Problem to work on
Exact reproduction of every record is required, and pictures are to be excluded.
[The records Boundary: Start]
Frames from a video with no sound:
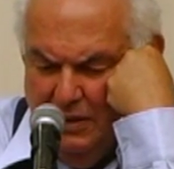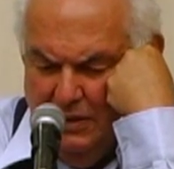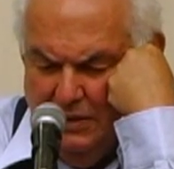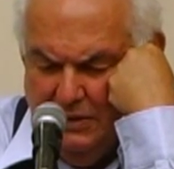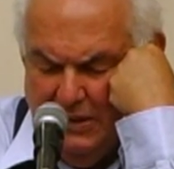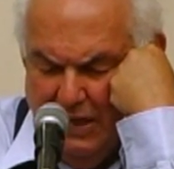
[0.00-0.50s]

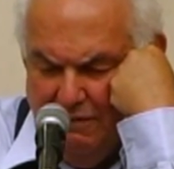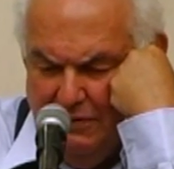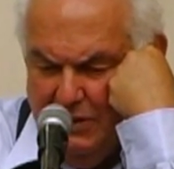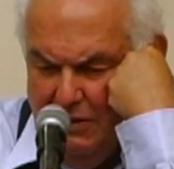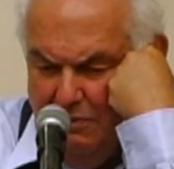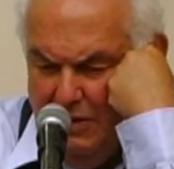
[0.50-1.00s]

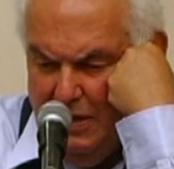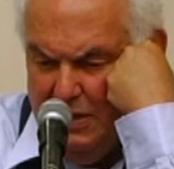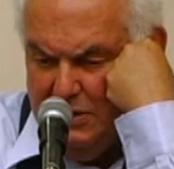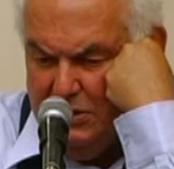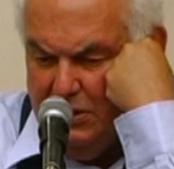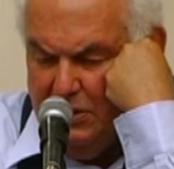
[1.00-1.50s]
Sovereignty
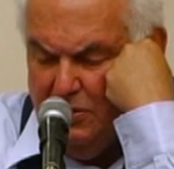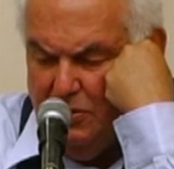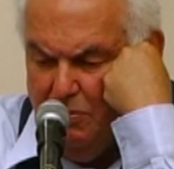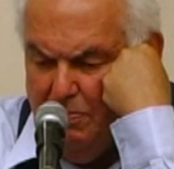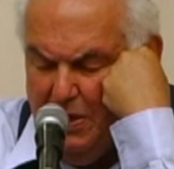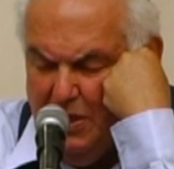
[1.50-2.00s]
means
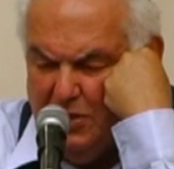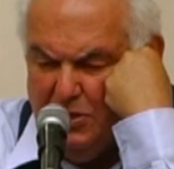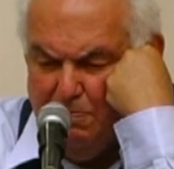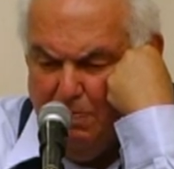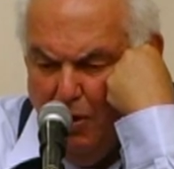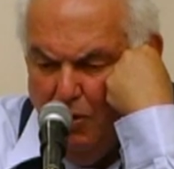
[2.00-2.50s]
to be
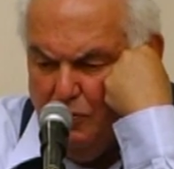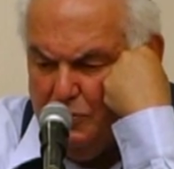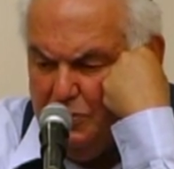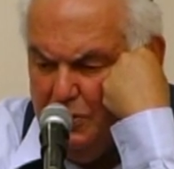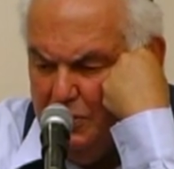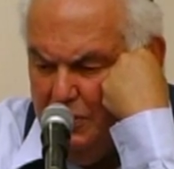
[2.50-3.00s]

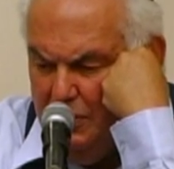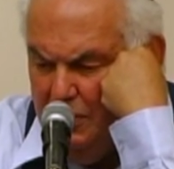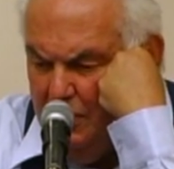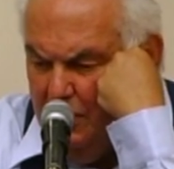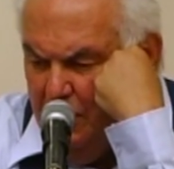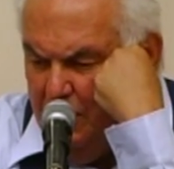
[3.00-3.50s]
exposed
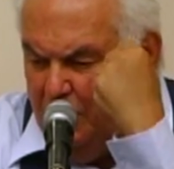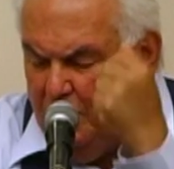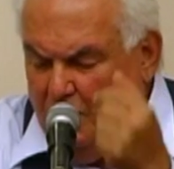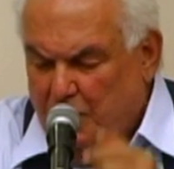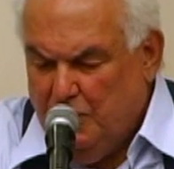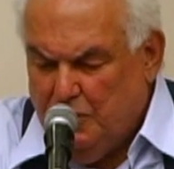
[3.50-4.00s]

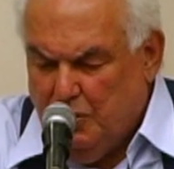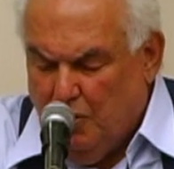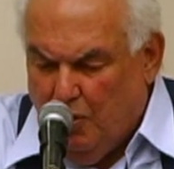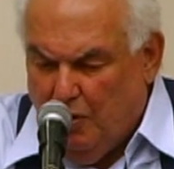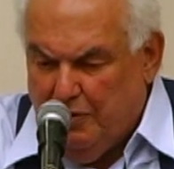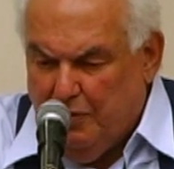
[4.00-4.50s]
to
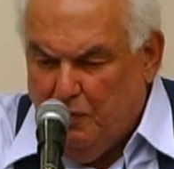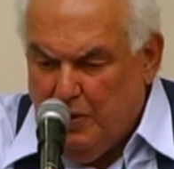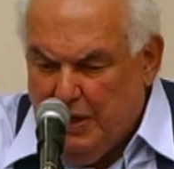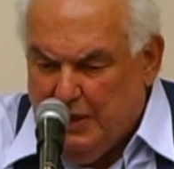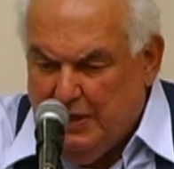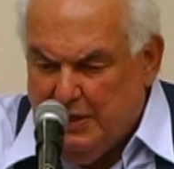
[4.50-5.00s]
all the
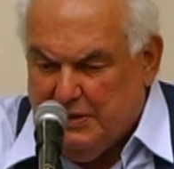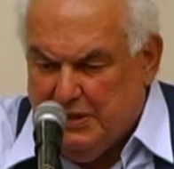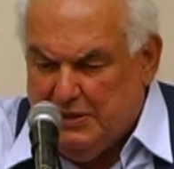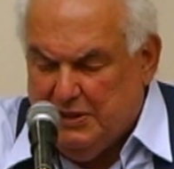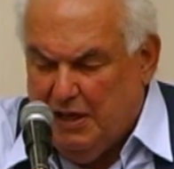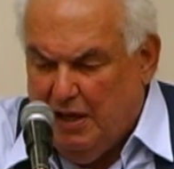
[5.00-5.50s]

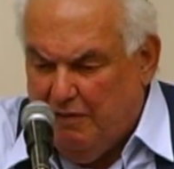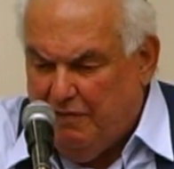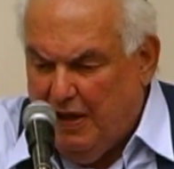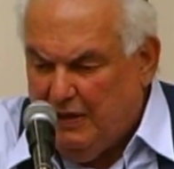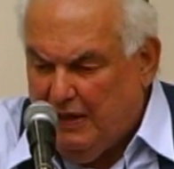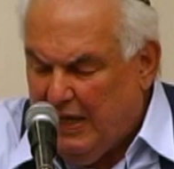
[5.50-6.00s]
weaknesses of
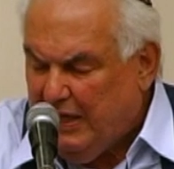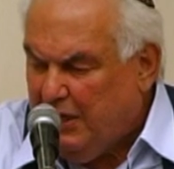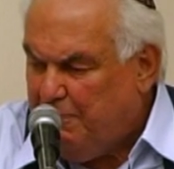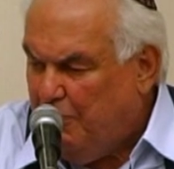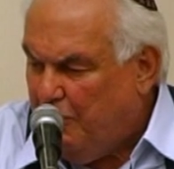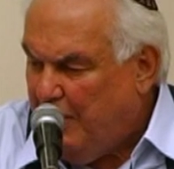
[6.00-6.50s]

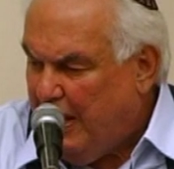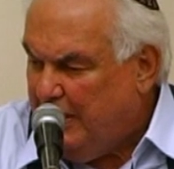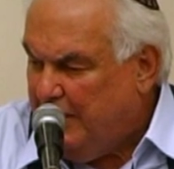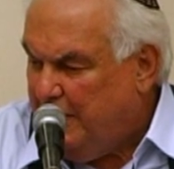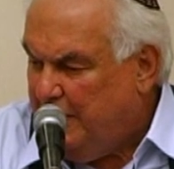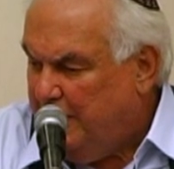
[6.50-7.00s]
halachic
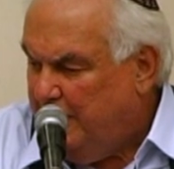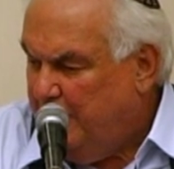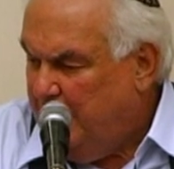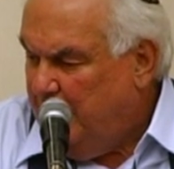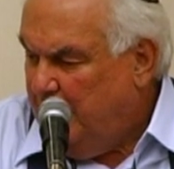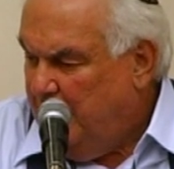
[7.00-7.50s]
morality,
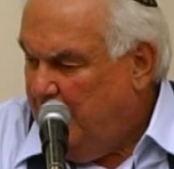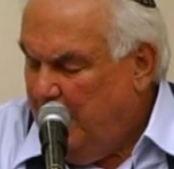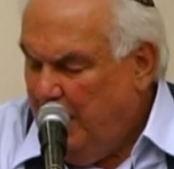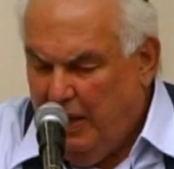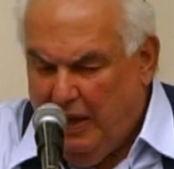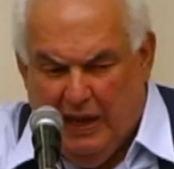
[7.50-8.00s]

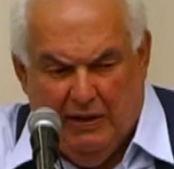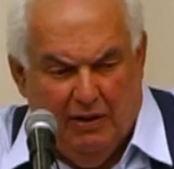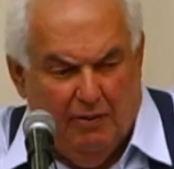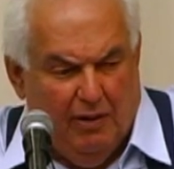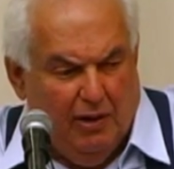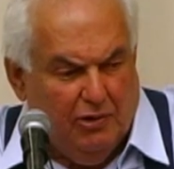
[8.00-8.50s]
and
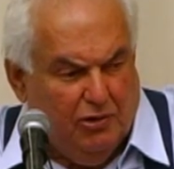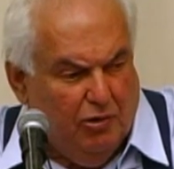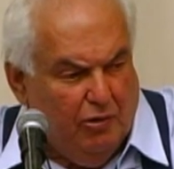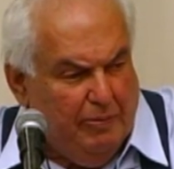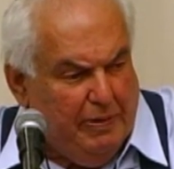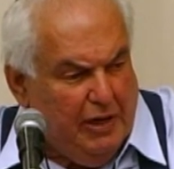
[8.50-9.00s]

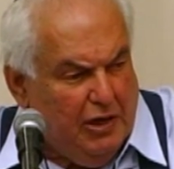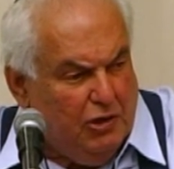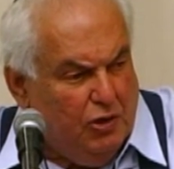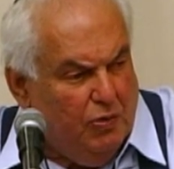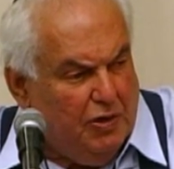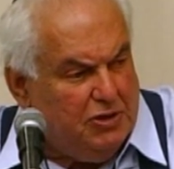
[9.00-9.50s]

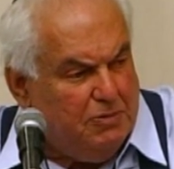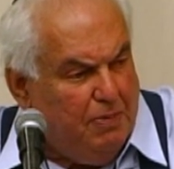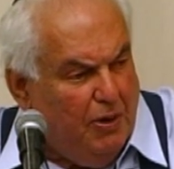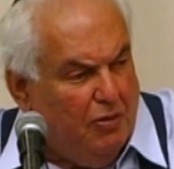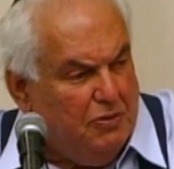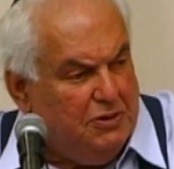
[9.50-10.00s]
to
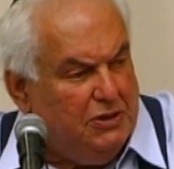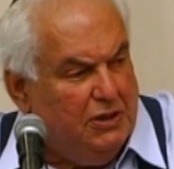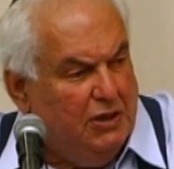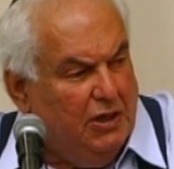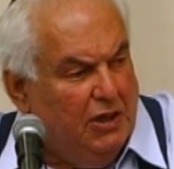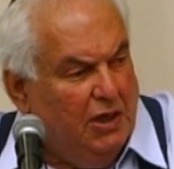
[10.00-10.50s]
expose
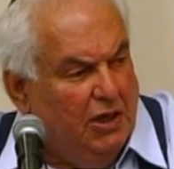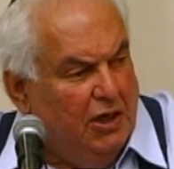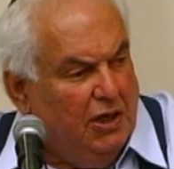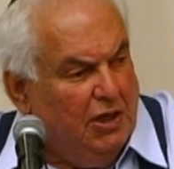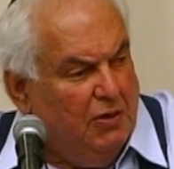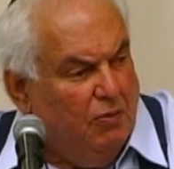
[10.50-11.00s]

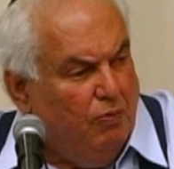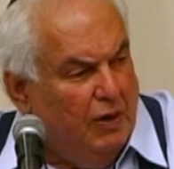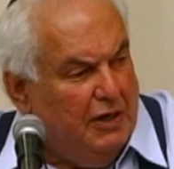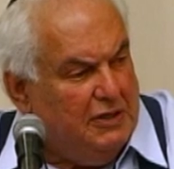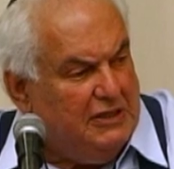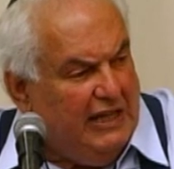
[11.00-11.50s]
what
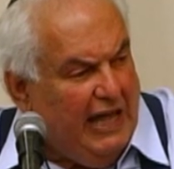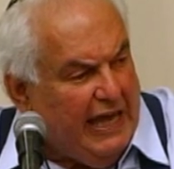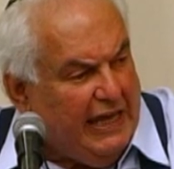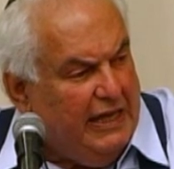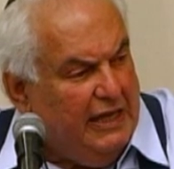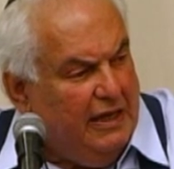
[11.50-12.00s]
is
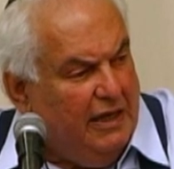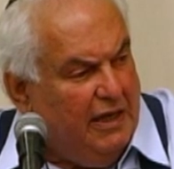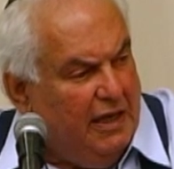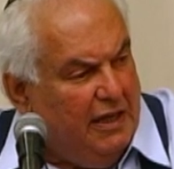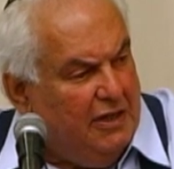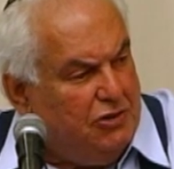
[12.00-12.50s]
lacking
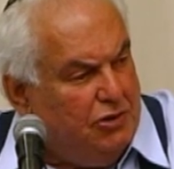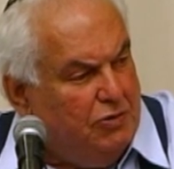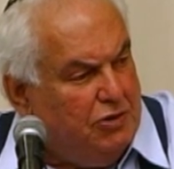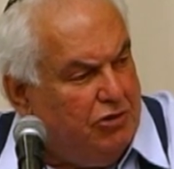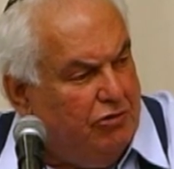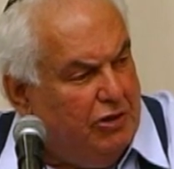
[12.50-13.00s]
in the
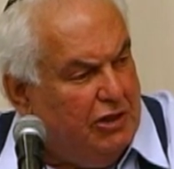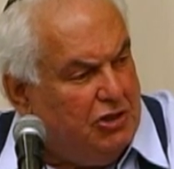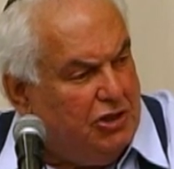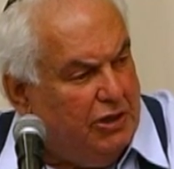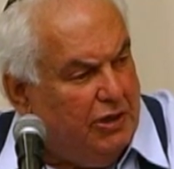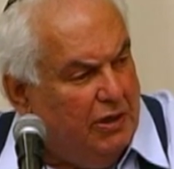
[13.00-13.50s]
Jewish tradition.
[The records Boundary: End]
Answer for the task
Frames from a video with no sound:
[0.00-0.50s]

[0.50-1.00s]

[1.00-1.50s]
Sovereignty
[1.50-2.00s]
means
[2.00-2.50s]
to be
[2.50-3.00s]

[3.00-3.50s]
exposed
[3.50-4.00s]

[4.00-4.50s]
to
[4.50-5.00s]
all the
[5.00-5.50s]

[5.50-6.00s]
weaknesses of
[6.00-6.50s]

[6.50-7.00s]
halachic
[7.00-7.50s]
morality,
[7.50-8.00s]

[8.00-8.50s]
and
[8.50-9.00s]

[9.00-9.50s]

[9.50-10.00s]
to
[10.00-10.50s]
expose
[10.50-11.00s]

[11.00-11.50s]
what
[11.50-12.00s]
is
[12.00-12.50s]
lacking
[12.50-13.00s]
in the
[13.00-13.50s]
Jewish tradition.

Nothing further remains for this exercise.